Laporan Kontributor Tribunnews.com, Chanry Andrew Suripatty
TRIBUNNEWS.COM, JAYAPURA – Rentetan kasus kekerasan dan terror yang dilakukan oleh orang tidak dikenal di Papua dalam kurun waktu beberapa bulan terakhir mulai menuai keprihatinan.
Koordinator Aktivitis HAM Papua Markus Haluk melalui pesan elektroniknya kepada Tribunnews.com di Jayapura Rabu 30/05 mengatakan penembakan terhadap WNA asal Jerman Djetmar Pieper sama hal nya, yang pernah terjadi pada Opinus Tabuni, tanggal 9 Agustus 2008 di Wamena, saat perayaan hari Masyarakat Pribumi Sedunia.
Penembakan di Jayapura sepanjang 2009 - 2011, penembakan di Puncak Jaya, rentetan penembakan di areal konsesi Freeport dan penembakan terhadap Terjolih Weyah yang tertembak di samping Koramil Abepura pada 1 Mei 2012, sekitar pukul 18.00 WIT.
“Dari semua penembakan di Papua sejauh ini aparat keamanan belum pernah mengungkap dan memproses pelakunya secara hukum. Justru sebaliknya, kesimpulan yang selalu diambil ialah kelompok sipil bersenjata, kalaupun ditemukan peluru yang ditemukan dalam tubuh korban selalu saling menyangkal dan melempar diantara dua institusi Kepolisian RI dan TNI,” jelas Koordinator Aktivis Ham Papua Markus Haluk melalui pesan elektroniknya kepada Tribunnews.com di Jayapura Rabu (30/5/2012)

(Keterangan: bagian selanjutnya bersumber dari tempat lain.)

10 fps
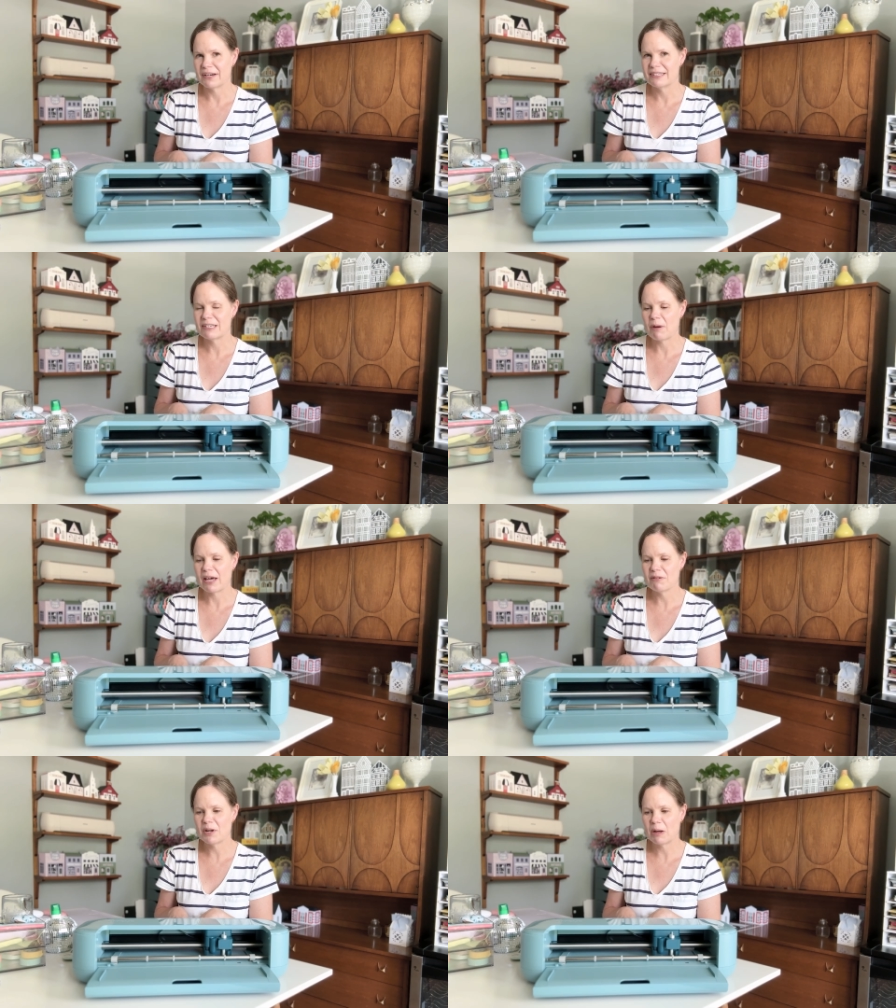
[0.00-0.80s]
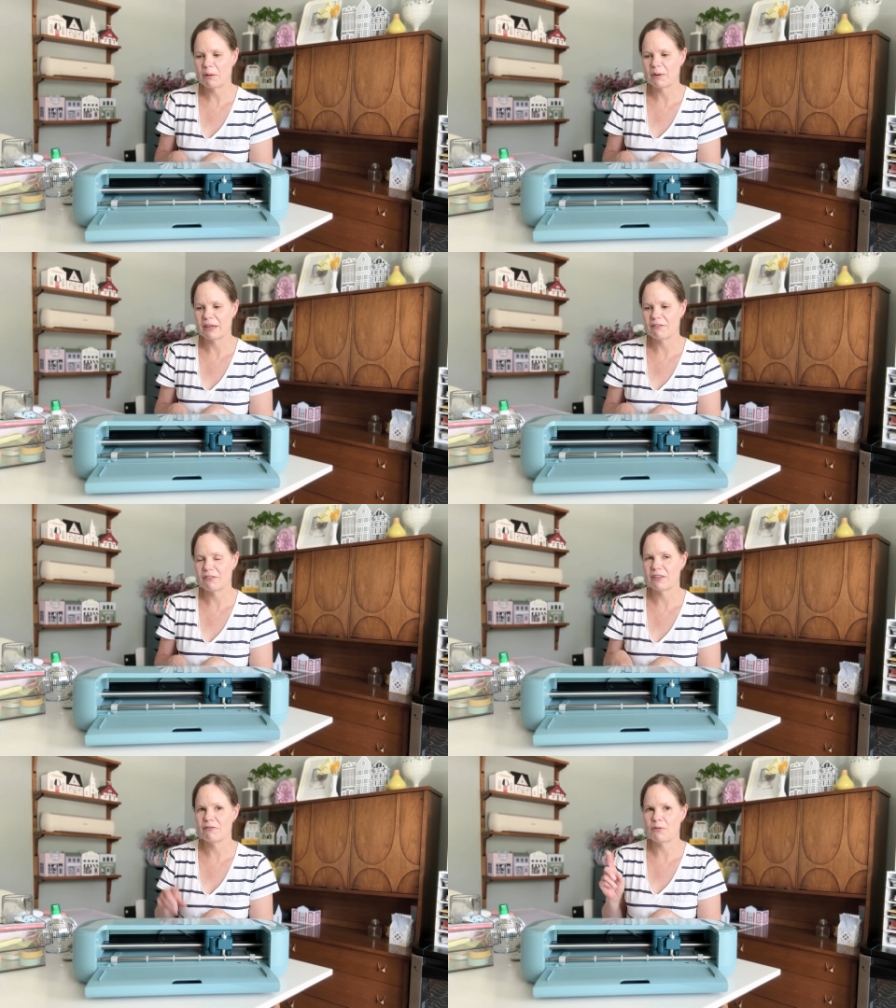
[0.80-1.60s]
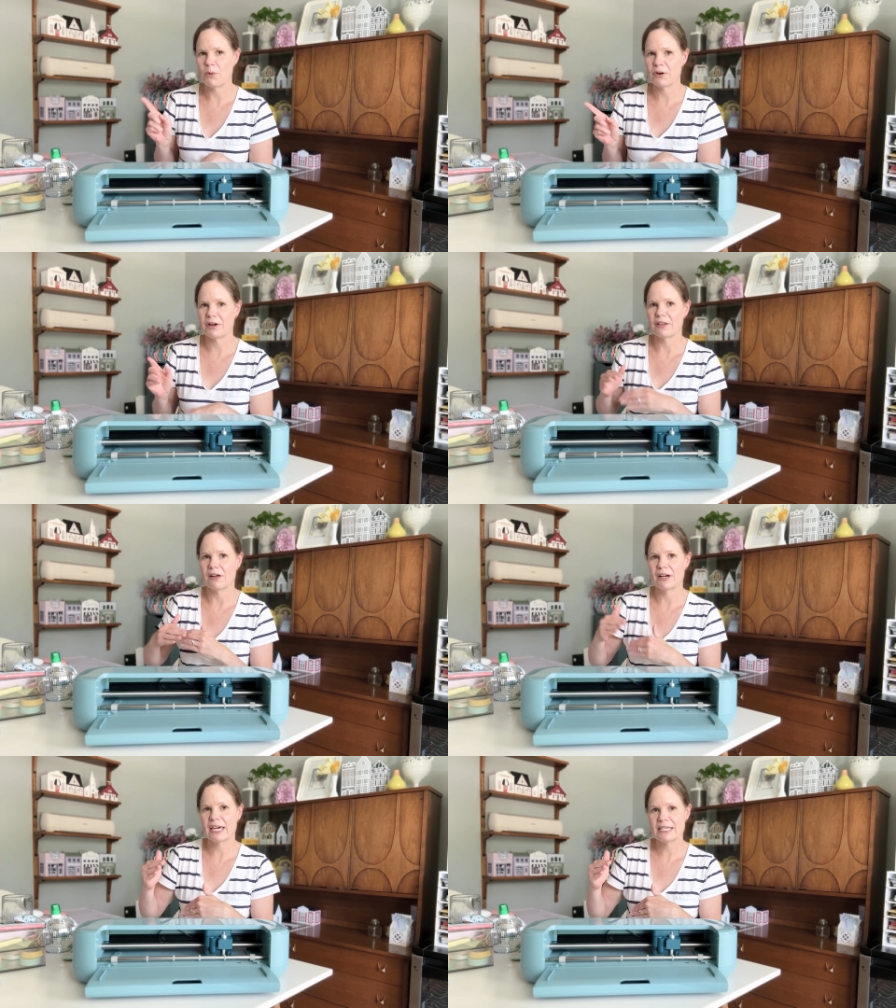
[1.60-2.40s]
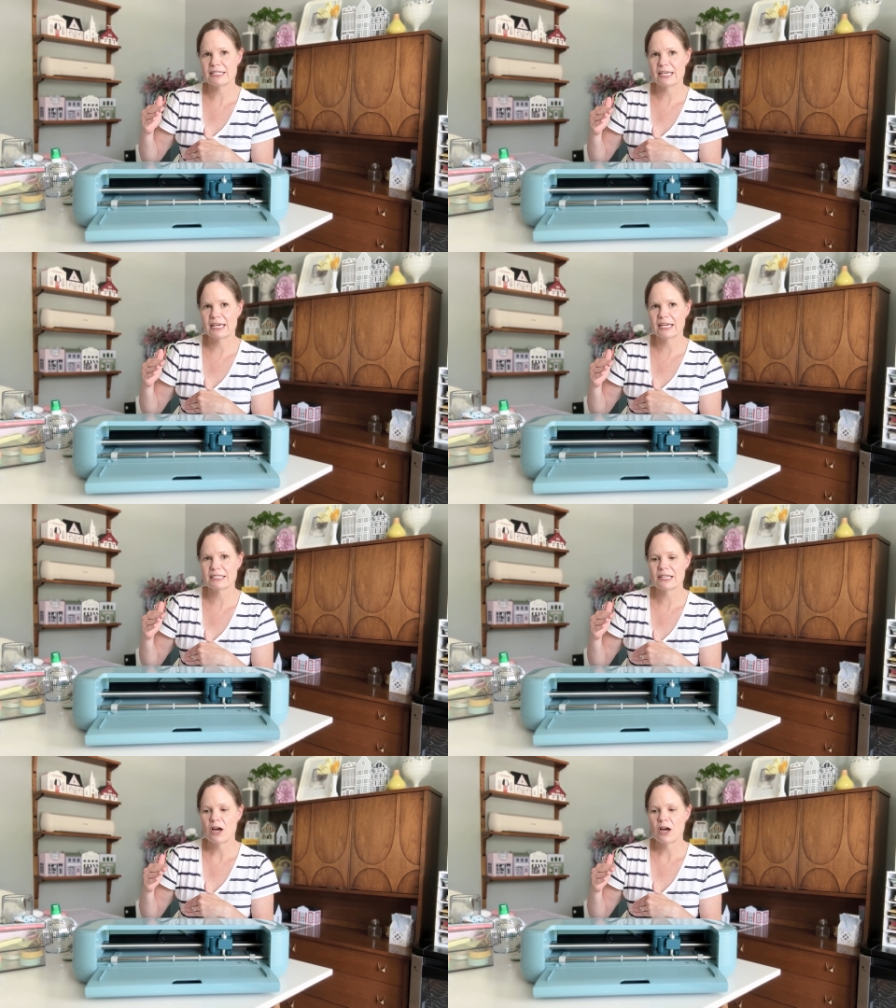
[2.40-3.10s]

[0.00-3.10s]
And so I don't know if the 4 elongates things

Menurut Markus , demikian pula dengan korban kekerasan pada 19 Oktober 2012 saat rakyat bangsa Papua menyelengarakan Kongres Papua III, lagi-lagi pelaku pelanggaran HAM belum disentuh serta diproses hukum sampai dengan saat ini.
" Inpunitas terhadap aparat keamanan Republik Indonesia (Polisi dan TNI) adalah fakta yang tidak dapat disangkal dalam berbagai peristiwa kekeran di tanah Papua. Justru sebaliknya, warga sipil di tanah Papua senantiasa dikambing hitamkan oleh aparat keamanan sebagai pelaku kekerasan,"katanya.
Lebih jauh dari itu, Markus berharap bahwa penembakan terhadap tuan Djetmar Pieper Helmut (55), bukan untuk bermaksud memberikan tekanan teror terhadap warga asing untuk mengunjungi Papua. Sebab, selama ini pemerintah Republik Indonesia tidak membuka akses bagi jurnalis asing, diplomat, anggota parlemen/senator serta pekerja hak asasi manusia untuk mereka mengunjugi tanah Papua.
"Sebaliknya, disaat yang sama bagi rakyat bangsa Papua, tidak pernah melarang komunitas internasional untuk berkunjung ke tanah Papua dan justru mereka selalu menyambut dengan tangan terbuka," ujarnya.
Apakah ini sebagai balasan atas suara kritis wakil pemerintah Jerman atas situasi Hak Azasi Manusia di Papua dalam pelaksanaan sidang XIII Komisi HAM PBB di Jenewa pada 25 Mei 2012, dimana pada kesempatan tersebut pemerintah RI dievaluasi oleh negara-negara anggota Komisi HAM PBB atas kebijakan HAM selama selama 4 tahun silam 2008-2012.